Every record shown below is to be output exactly.

· · · · · · ·

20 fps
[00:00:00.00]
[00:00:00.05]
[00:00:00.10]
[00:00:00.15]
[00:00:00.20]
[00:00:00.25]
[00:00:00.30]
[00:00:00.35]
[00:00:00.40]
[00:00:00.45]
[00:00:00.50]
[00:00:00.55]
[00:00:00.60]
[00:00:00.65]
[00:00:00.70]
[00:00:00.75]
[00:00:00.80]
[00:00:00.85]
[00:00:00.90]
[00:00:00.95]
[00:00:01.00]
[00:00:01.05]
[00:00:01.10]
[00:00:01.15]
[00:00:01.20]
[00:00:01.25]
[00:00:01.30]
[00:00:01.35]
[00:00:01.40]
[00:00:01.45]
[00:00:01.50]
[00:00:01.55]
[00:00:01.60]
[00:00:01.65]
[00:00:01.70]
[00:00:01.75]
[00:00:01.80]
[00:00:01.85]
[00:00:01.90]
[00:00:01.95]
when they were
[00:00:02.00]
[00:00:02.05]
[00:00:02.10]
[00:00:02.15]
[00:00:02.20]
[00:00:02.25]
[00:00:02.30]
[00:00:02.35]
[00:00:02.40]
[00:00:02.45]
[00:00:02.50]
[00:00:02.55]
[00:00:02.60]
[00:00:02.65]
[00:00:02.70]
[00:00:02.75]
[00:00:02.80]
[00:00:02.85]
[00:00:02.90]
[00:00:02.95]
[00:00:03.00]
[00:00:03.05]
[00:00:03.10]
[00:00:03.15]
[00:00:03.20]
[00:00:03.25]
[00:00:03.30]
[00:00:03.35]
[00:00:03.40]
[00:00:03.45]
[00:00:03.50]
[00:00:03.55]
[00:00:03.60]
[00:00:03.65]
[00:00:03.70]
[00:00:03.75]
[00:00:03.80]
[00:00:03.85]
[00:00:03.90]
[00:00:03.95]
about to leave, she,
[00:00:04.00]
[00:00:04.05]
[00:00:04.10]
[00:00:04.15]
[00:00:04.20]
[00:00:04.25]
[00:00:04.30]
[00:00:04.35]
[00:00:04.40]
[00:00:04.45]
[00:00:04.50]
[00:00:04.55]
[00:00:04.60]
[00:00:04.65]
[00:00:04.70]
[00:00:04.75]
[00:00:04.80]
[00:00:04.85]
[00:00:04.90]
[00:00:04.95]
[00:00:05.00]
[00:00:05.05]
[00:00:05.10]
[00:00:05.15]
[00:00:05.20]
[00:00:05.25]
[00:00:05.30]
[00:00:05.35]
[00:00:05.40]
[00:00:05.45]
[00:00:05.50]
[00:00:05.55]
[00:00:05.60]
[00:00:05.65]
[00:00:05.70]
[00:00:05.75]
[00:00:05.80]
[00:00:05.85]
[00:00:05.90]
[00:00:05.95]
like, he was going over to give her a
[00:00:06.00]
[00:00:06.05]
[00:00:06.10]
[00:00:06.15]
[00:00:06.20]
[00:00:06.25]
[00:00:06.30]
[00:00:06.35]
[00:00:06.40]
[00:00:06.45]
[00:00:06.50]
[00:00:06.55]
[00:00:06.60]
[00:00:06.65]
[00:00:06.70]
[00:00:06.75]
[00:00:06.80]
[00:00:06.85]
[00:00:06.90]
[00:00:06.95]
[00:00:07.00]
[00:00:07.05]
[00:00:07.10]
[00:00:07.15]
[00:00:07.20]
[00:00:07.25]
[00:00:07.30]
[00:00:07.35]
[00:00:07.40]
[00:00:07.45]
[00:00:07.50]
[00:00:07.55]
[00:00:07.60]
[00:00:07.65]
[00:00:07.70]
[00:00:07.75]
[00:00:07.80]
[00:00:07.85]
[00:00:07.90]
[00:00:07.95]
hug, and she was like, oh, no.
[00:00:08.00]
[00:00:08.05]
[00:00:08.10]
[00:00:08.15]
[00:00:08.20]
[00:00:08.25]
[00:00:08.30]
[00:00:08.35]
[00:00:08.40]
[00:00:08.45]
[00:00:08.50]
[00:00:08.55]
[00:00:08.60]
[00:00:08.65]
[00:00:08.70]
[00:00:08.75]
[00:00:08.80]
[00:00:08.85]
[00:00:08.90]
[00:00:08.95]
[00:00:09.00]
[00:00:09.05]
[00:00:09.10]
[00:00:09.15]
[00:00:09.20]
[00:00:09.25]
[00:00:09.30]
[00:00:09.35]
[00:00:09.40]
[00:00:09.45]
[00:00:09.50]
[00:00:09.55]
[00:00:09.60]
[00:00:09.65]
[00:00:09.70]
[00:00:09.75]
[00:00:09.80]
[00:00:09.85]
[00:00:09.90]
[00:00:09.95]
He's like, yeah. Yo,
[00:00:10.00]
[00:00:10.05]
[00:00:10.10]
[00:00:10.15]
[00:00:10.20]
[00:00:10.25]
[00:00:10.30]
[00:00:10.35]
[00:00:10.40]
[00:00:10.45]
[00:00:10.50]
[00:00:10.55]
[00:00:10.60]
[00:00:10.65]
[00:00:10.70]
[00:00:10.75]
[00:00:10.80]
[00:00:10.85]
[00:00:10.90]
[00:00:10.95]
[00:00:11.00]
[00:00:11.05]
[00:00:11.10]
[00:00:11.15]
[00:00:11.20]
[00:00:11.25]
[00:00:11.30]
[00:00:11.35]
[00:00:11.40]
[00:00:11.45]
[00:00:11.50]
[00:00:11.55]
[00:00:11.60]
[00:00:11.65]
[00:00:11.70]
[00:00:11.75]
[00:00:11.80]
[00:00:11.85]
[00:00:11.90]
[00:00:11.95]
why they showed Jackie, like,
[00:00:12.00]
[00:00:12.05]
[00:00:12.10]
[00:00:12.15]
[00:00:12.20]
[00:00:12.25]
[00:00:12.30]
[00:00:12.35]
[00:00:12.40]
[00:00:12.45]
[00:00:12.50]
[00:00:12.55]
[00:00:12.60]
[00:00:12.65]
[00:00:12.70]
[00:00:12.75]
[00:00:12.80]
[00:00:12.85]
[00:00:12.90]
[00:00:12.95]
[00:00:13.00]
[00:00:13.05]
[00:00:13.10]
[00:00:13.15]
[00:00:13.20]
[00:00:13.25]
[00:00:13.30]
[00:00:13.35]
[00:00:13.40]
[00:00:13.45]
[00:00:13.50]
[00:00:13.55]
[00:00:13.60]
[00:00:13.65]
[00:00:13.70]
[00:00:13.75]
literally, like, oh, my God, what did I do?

· · · · · · ·

> _EXERCISE ANSWER_:
20 fps
[00:00:00.00]
[00:00:00.05]
[00:00:00.10]
[00:00:00.15]
[00:00:00.20]
[00:00:00.25]
[00:00:00.30]
[00:00:00.35]
[00:00:00.40]
[00:00:00.45]
[00:00:00.50]
[00:00:00.55]
[00:00:00.60]
[00:00:00.65]
[00:00:00.70]
[00:00:00.75]
[00:00:00.80]
[00:00:00.85]
[00:00:00.90]
[00:00:00.95]
[00:00:01.00]
[00:00:01.05]
[00:00:01.10]
[00:00:01.15]
[00:00:01.20]
[00:00:01.25]
[00:00:01.30]
[00:00:01.35]
[00:00:01.40]
[00:00:01.45]
[00:00:01.50]
[00:00:01.55]
[00:00:01.60]
[00:00:01.65]
[00:00:01.70]
[00:00:01.75]
[00:00:01.80]
[00:00:01.85]
[00:00:01.90]
[00:00:01.95]
when they were
[00:00:02.00]
[00:00:02.05]
[00:00:02.10]
[00:00:02.15]
[00:00:02.20]
[00:00:02.25]
[00:00:02.30]
[00:00:02.35]
[00:00:02.40]
[00:00:02.45]
[00:00:02.50]
[00:00:02.55]
[00:00:02.60]
[00:00:02.65]
[00:00:02.70]
[00:00:02.75]
[00:00:02.80]
[00:00:02.85]
[00:00:02.90]
[00:00:02.95]
[00:00:03.00]
[00:00:03.05]
[00:00:03.10]
[00:00:03.15]
[00:00:03.20]
[00:00:03.25]
[00:00:03.30]
[00:00:03.35]
[00:00:03.40]
[00:00:03.45]
[00:00:03.50]
[00:00:03.55]
[00:00:03.60]
[00:00:03.65]
[00:00:03.70]
[00:00:03.75]
[00:00:03.80]
[00:00:03.85]
[00:00:03.90]
[00:00:03.95]
about to leave, she,
[00:00:04.00]
[00:00:04.05]
[00:00:04.10]
[00:00:04.15]
[00:00:04.20]
[00:00:04.25]
[00:00:04.30]
[00:00:04.35]
[00:00:04.40]
[00:00:04.45]
[00:00:04.50]
[00:00:04.55]
[00:00:04.60]
[00:00:04.65]
[00:00:04.70]
[00:00:04.75]
[00:00:04.80]
[00:00:04.85]
[00:00:04.90]
[00:00:04.95]
[00:00:05.00]
[00:00:05.05]
[00:00:05.10]
[00:00:05.15]
[00:00:05.20]
[00:00:05.25]
[00:00:05.30]
[00:00:05.35]
[00:00:05.40]
[00:00:05.45]
[00:00:05.50]
[00:00:05.55]
[00:00:05.60]
[00:00:05.65]
[00:00:05.70]
[00:00:05.75]
[00:00:05.80]
[00:00:05.85]
[00:00:05.90]
[00:00:05.95]
like, he was going over to give her a
[00:00:06.00]
[00:00:06.05]
[00:00:06.10]
[00:00:06.15]
[00:00:06.20]
[00:00:06.25]
[00:00:06.30]
[00:00:06.35]
[00:00:06.40]
[00:00:06.45]
[00:00:06.50]
[00:00:06.55]
[00:00:06.60]
[00:00:06.65]
[00:00:06.70]
[00:00:06.75]
[00:00:06.80]
[00:00:06.85]
[00:00:06.90]
[00:00:06.95]
[00:00:07.00]
[00:00:07.05]
[00:00:07.10]
[00:00:07.15]
[00:00:07.20]
[00:00:07.25]
[00:00:07.30]
[00:00:07.35]
[00:00:07.40]
[00:00:07.45]
[00:00:07.50]
[00:00:07.55]
[00:00:07.60]
[00:00:07.65]
[00:00:07.70]
[00:00:07.75]
[00:00:07.80]
[00:00:07.85]
[00:00:07.90]
[00:00:07.95]
hug, and she was like, oh, no.
[00:00:08.00]
[00:00:08.05]
[00:00:08.10]
[00:00:08.15]
[00:00:08.20]
[00:00:08.25]
[00:00:08.30]
[00:00:08.35]
[00:00:08.40]
[00:00:08.45]
[00:00:08.50]
[00:00:08.55]
[00:00:08.60]
[00:00:08.65]
[00:00:08.70]
[00:00:08.75]
[00:00:08.80]
[00:00:08.85]
[00:00:08.90]
[00:00:08.95]
[00:00:09.00]
[00:00:09.05]
[00:00:09.10]
[00:00:09.15]
[00:00:09.20]
[00:00:09.25]
[00:00:09.30]
[00:00:09.35]
[00:00:09.40]
[00:00:09.45]
[00:00:09.50]
[00:00:09.55]
[00:00:09.60]
[00:00:09.65]
[00:00:09.70]
[00:00:09.75]
[00:00:09.80]
[00:00:09.85]
[00:00:09.90]
[00:00:09.95]
He's like, yeah. Yo,
[00:00:10.00]
[00:00:10.05]
[00:00:10.10]
[00:00:10.15]
[00:00:10.20]
[00:00:10.25]
[00:00:10.30]
[00:00:10.35]
[00:00:10.40]
[00:00:10.45]
[00:00:10.50]
[00:00:10.55]
[00:00:10.60]
[00:00:10.65]
[00:00:10.70]
[00:00:10.75]
[00:00:10.80]
[00:00:10.85]
[00:00:10.90]
[00:00:10.95]
[00:00:11.00]
[00:00:11.05]
[00:00:11.10]
[00:00:11.15]
[00:00:11.20]
[00:00:11.25]
[00:00:11.30]
[00:00:11.35]
[00:00:11.40]
[00:00:11.45]
[00:00:11.50]
[00:00:11.55]
[00:00:11.60]
[00:00:11.65]
[00:00:11.70]
[00:00:11.75]
[00:00:11.80]
[00:00:11.85]
[00:00:11.90]
[00:00:11.95]
why they showed Jackie, like,
[00:00:12.00]
[00:00:12.05]
[00:00:12.10]
[00:00:12.15]
[00:00:12.20]
[00:00:12.25]
[00:00:12.30]
[00:00:12.35]
[00:00:12.40]
[00:00:12.45]
[00:00:12.50]
[00:00:12.55]
[00:00:12.60]
[00:00:12.65]
[00:00:12.70]
[00:00:12.75]
[00:00:12.80]
[00:00:12.85]
[00:00:12.90]
[00:00:12.95]
[00:00:13.00]
[00:00:13.05]
[00:00:13.10]
[00:00:13.15]
[00:00:13.20]
[00:00:13.25]
[00:00:13.30]
[00:00:13.35]
[00:00:13.40]
[00:00:13.45]
[00:00:13.50]
[00:00:13.55]
[00:00:13.60]
[00:00:13.65]
[00:00:13.70]
[00:00:13.75]
literally, like, oh, my God, what did I do?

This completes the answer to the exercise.